On the border between Chile and Argentina sits the volcano Copahue. (If you say it out loud, it is pronounced “CO-pa-hway”.) In the local Mapuche language, copahue means “sulfur water”. This name was given to the volcano as the most active crater contains a highly acidic lake full of sulfur. An eruption in 1992 filled the area with “a strong sulfur smell.” Later eruptions have involved “pyroclastic sulfur” (molten hot sulfur ash) and highly acidic mudflows. That doesn’t sound very pleasant.
Right before Christmas, Copahue was at it again. It erupted on 22 December 2012, sending a cloud of sulfur ash into the atmosphere, and MODIS got there first. VIIRS got there 4 hours later and took this image:
This is a “true color” image just like the MODIS one in the link. Make sure you click on the image, then on the “3200×2304” link below the banner to see it in full resolution. Then see if you can spot the volcanic ash cloud from Copahue. I’ll give you a hint: it’s the only cloud that appears brownish-gray.
If you still can’t see it, here’s a zoomed-in image with a yellow arrow to help you out:
Now compare the ash cloud in the VIIRS image with the ash cloud in the MODIS image from 4 hours earlier. (This is easier to do if you can locate in the VIIRS image the lakes marked as “Embalse los Barreales” in the MODIS image.) There’s a lot less ash in the VIIRS image, right?
Not so fast. As the ash dispersed, the plume thinned out, making it harder to see against the brown background surface. But, that doesn’t mean that it’s not there. Here’s the “split window difference” image from VIIRS at the same time:
That whole black plume is volcanic ash detected by the split window difference. The yellow arrow points to Copahue and the ash plume that is visible in the true color image. The red arrow points to the ash plume that is not visible in the true color image, yet is detected by this simple channel difference (M-15 minus M-16). A victory for the split window technique!

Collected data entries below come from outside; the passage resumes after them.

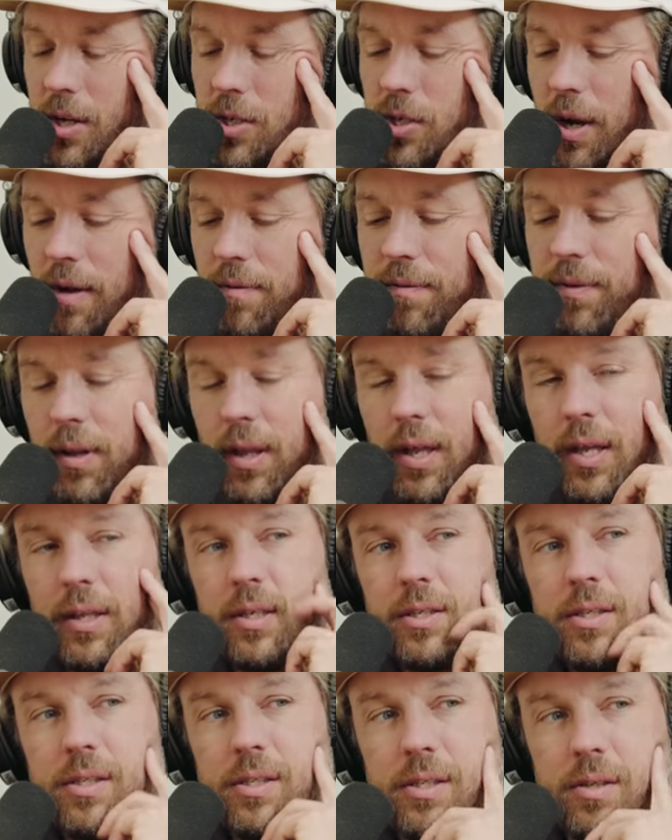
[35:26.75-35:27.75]
Dude, I feel like
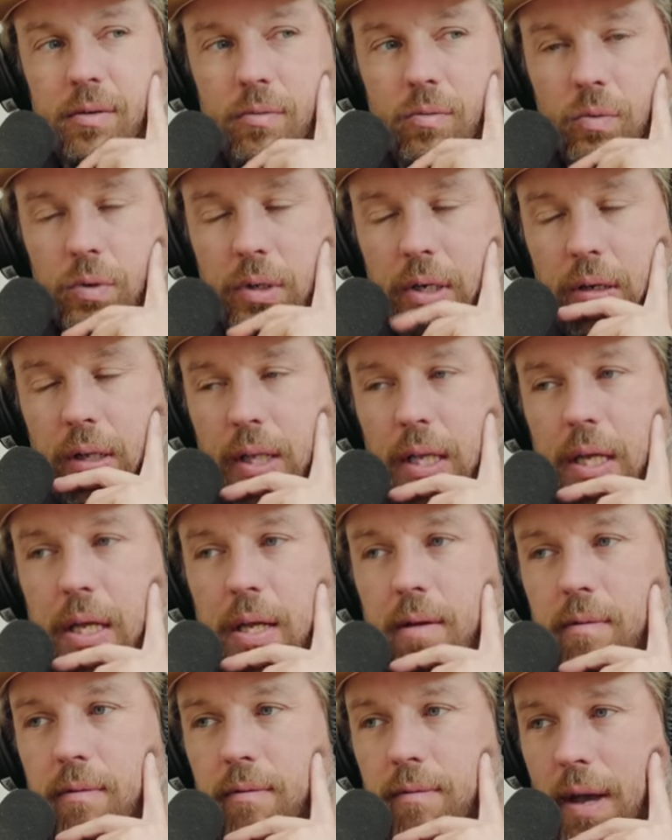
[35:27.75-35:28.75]
this is a
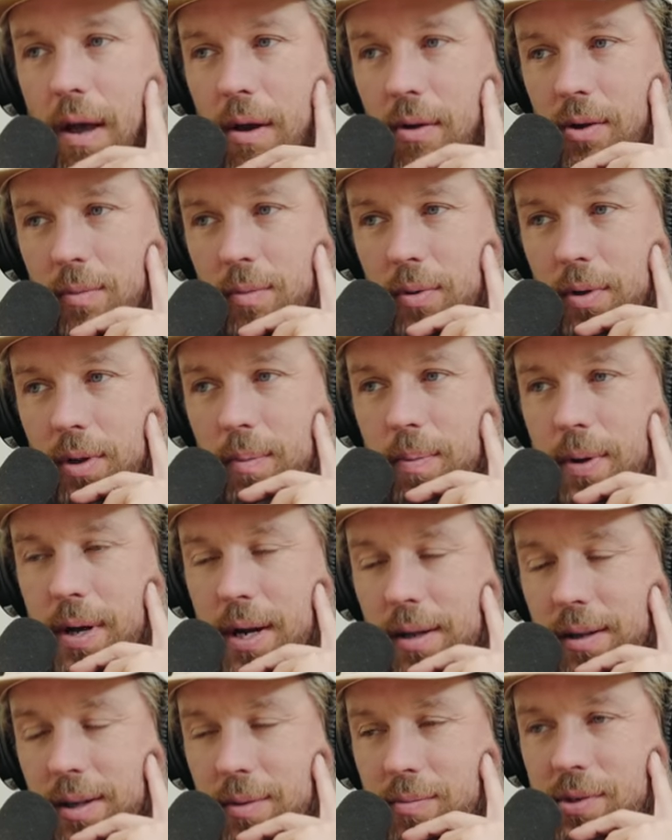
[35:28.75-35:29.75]
really valuable
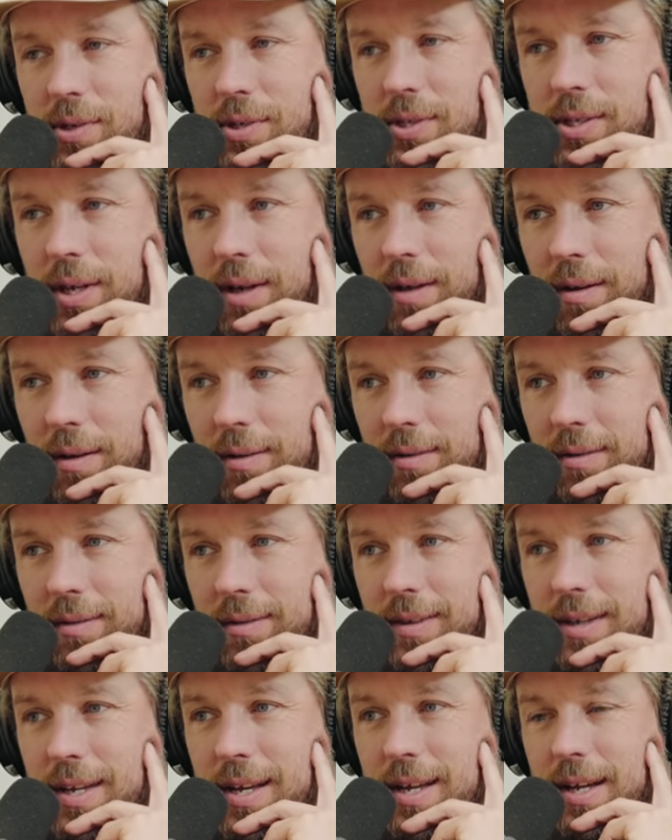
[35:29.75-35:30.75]
apocalyptic skill.
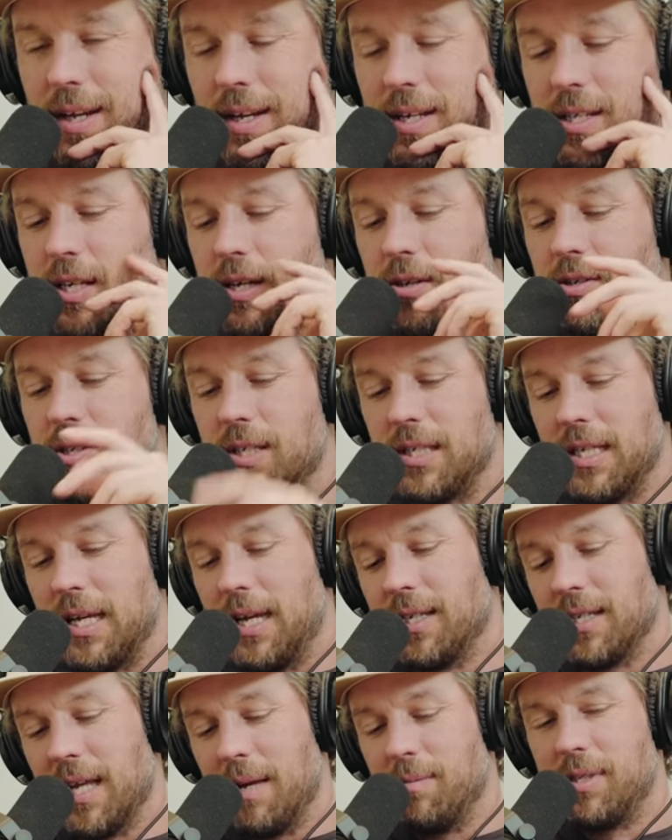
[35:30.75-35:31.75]
Because here's the
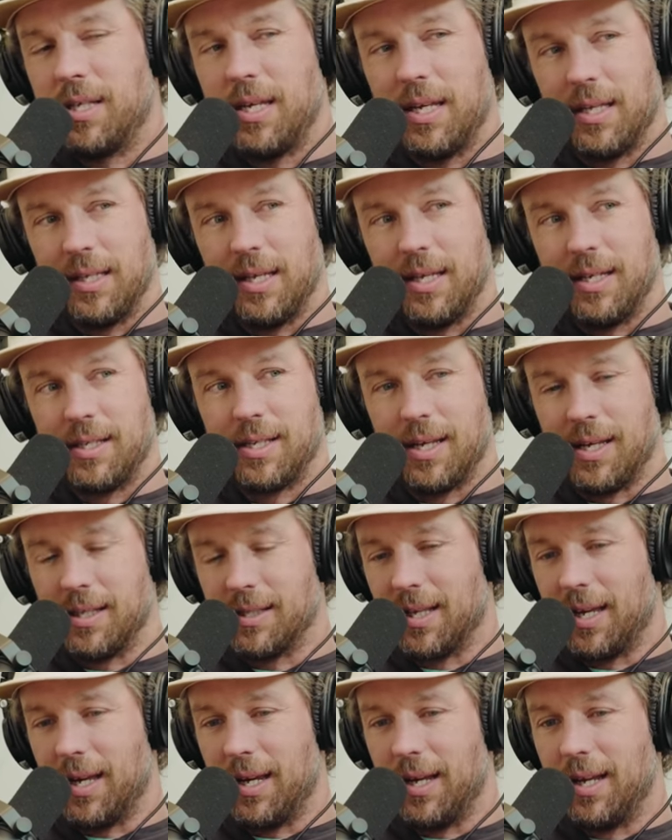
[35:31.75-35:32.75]
thing: is I'm seeing this
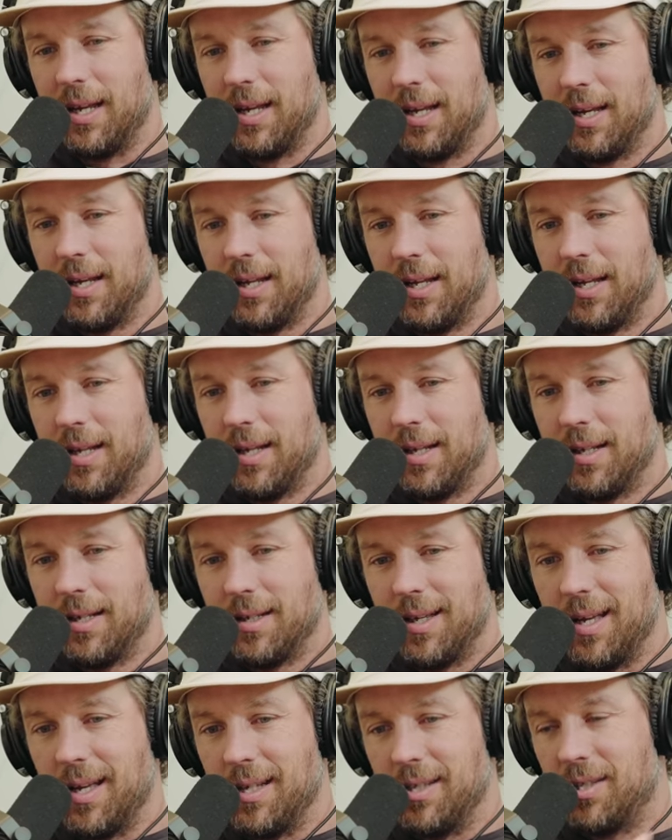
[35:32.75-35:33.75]
as like,
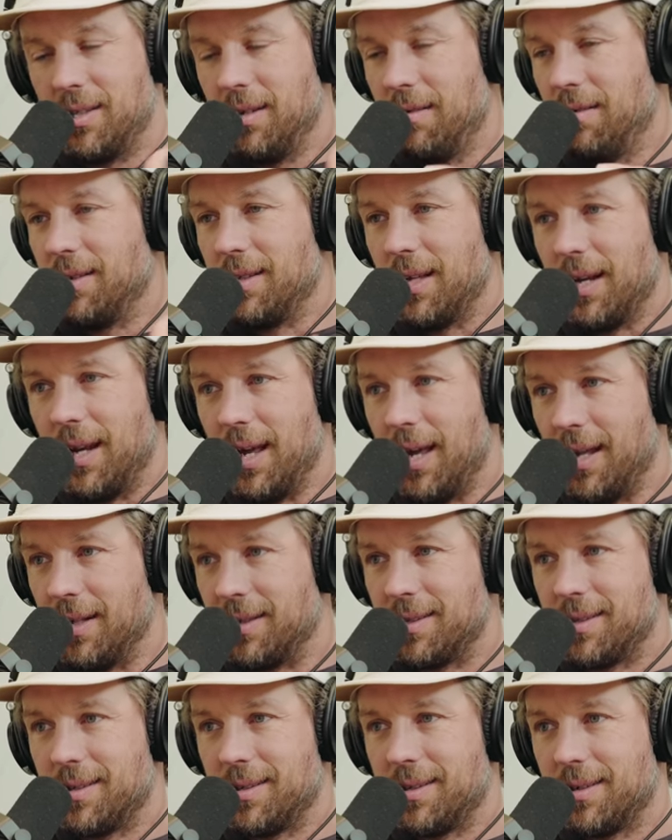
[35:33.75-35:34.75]
as soon as it
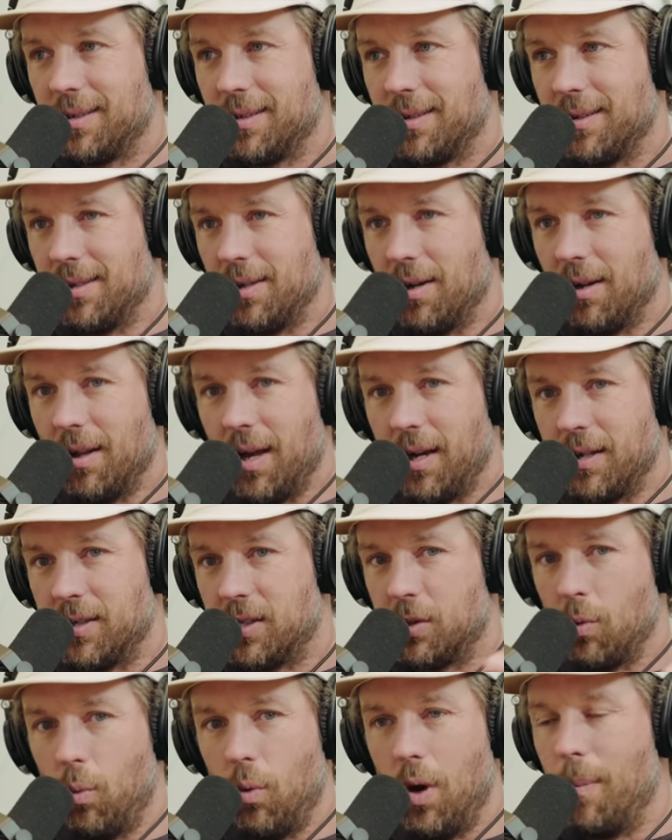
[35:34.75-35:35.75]
hits, you're like
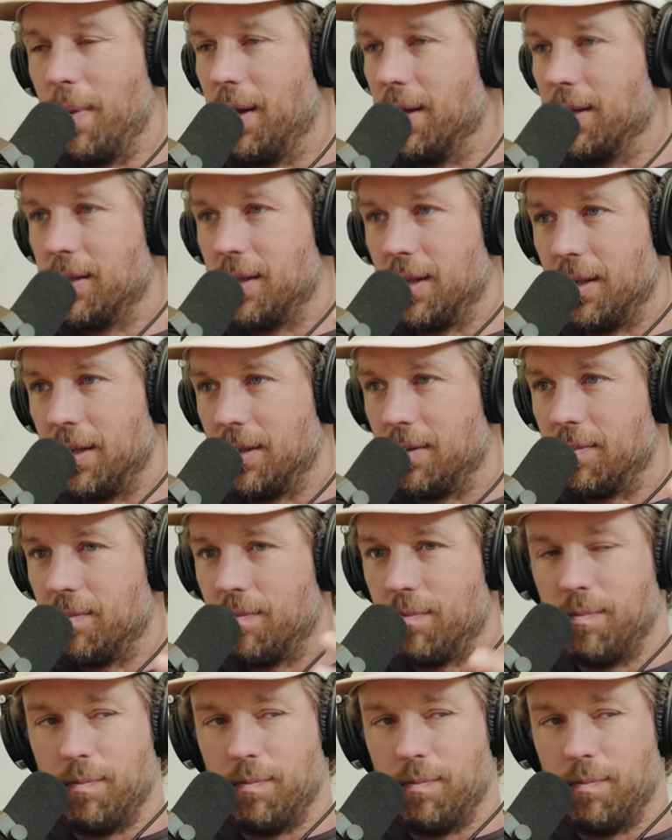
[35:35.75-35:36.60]
swimming to the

It is interesting that the ash plume right over Copahue is tough to detect in this RGB composite because it is red, just like a lot of the other clouds. As the plume thins out away from the volcano, its color changes to a variety of pastels of pink and blue, and even appears to extend out over the Atlantic Ocean. Where clouds and ash coexist near the coast of Argentina, pixels show up orange and yellow and green (click to the high-resolution image to see that).
Why does the plume appear to extend into the Atlantic Ocean in the EUMETSAT Dust RGB, and not in the split window difference? It is due to the fact that the Dust RGB uses channel M-14 (8.55 µm), which is sensitive to absorption by sulfur dioxide (SO2) gas. The split window difference is better at detecting sulfuric ash particles, which may have mostly settled out of the atmosphere before reaching the Atlantic coast. There are likely still some ash particles in the plume, though – just not enough to show up easily in the split window difference. Detection of SO2 gas plumes has been used to infer the presence of volcanic ash.
Being able to see the location of the volcanic ash very important to pilots. Aircraft engines don’t work that well when they are sucking in particles of liquified sulfur and other abrasive and corrosive materials spit out by stinky volcanoes like Copahue.